Yesterday, Speaker David Carter ruled Mr Dunne could keep the status and entitlements of a recognised party leader but he would revisit the issue after United Future sorted out its re-registration, which could take up to two months.
That decision sparked outrage from Labour and a walk-out by NZ First MPs in Parliament.
Last week, the Electoral Commission deregistered United Future because it could not guarantee it had the 500 members required, but yesterday, Mr Dunne said he expected to reapply next week.
If Mr Dunne was stripped of his entitlements, he would lose about $122,000 in funding as well as some speaking rights in Parliament and membership on panels such as the business committee.

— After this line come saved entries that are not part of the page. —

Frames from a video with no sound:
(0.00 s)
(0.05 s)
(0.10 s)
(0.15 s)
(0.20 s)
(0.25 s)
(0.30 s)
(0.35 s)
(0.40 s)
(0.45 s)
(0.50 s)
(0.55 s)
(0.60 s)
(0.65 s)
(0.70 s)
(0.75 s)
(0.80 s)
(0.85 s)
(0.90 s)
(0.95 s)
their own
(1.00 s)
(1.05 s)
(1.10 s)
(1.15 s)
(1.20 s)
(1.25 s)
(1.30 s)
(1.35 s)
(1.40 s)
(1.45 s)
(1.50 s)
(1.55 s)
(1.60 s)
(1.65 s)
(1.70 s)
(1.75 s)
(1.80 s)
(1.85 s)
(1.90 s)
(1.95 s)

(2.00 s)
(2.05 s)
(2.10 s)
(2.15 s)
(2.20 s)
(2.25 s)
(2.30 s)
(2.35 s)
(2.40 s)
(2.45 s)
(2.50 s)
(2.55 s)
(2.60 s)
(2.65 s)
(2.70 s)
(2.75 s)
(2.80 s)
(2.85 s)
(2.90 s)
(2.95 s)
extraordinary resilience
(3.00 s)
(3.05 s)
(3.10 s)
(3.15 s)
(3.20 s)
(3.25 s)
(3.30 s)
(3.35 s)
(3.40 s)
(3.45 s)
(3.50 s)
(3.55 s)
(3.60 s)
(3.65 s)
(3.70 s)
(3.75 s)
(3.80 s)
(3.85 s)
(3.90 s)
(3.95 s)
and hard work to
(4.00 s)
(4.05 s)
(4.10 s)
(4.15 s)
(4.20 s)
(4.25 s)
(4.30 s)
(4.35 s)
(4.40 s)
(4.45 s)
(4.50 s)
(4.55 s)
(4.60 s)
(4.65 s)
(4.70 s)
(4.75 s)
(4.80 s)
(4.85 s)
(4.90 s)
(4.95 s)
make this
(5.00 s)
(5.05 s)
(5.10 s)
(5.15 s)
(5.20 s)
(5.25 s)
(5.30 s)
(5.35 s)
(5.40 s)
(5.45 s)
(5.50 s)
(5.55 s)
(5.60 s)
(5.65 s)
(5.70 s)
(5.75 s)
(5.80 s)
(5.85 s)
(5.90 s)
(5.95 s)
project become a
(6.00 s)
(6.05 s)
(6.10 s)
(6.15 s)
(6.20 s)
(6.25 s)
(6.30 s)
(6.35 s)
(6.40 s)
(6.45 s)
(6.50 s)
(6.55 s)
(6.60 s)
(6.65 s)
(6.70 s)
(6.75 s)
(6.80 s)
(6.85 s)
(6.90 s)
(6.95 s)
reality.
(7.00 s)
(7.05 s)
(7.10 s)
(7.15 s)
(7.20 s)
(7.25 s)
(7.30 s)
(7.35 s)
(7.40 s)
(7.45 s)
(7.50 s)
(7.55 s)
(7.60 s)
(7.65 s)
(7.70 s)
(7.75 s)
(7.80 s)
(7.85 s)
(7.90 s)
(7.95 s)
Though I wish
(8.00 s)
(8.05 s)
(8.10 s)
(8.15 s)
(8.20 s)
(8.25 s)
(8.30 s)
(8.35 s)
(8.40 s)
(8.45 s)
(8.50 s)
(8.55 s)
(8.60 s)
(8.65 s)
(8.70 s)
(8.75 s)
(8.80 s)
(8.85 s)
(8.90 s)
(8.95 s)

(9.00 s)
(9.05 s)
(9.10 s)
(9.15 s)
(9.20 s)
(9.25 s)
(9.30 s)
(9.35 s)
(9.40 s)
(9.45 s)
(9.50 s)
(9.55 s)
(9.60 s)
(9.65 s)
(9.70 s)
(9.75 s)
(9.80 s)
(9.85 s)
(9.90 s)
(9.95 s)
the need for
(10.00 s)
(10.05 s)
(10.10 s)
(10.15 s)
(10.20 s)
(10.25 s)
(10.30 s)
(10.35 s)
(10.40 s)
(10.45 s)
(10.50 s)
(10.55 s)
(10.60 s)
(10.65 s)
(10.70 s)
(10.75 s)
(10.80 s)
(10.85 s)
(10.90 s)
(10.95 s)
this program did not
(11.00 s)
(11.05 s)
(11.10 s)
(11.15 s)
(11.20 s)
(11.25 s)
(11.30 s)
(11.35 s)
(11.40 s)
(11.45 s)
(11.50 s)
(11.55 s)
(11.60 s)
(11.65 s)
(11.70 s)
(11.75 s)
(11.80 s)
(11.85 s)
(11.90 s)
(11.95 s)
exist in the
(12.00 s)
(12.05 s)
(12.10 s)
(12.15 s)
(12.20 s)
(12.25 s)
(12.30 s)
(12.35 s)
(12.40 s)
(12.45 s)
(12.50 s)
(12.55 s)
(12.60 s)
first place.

Labour MP Trevor Mallard said Mr Dunne's party entitlements should be immediately removed as he was effectively an independent MP. After saying Parliament was "a farce" and accusing Mr Carter of "looking after your mates", he walked out of Parliament rather than apologise.
When Mr Carter refused to provide the advice he had received on the matter, NZ First leader Winston Peters led his party out in protest.
Outside Parliament, Mr Mallard said the Speaker was simply trying to protect Mr Dunne because he supported the National Government.
He also questioned whether re-registering United Future would mean those entitlements were automatically restored. Rules stated independents could only be recognised as MPs for a newly registered party if that party had at least six MPs.
Mr Mallard later wrote to the Auditor-General asking whether continued funding for United Future was within the rules for public funding.
Mr Carter said there were clear rules when an MP formed a new party, but there was no precedent or specific rule if a party's registration ended while it was in Parliament.
"The consequences of loss of recognition are significant and I consider I should follow fair and proper process in determining this matter."
Mr Carter said he would ask the standing orders committee to see if a rule change was needed.
Mr Dunne said Mr Mallard and Mr Peters were "just game-playing".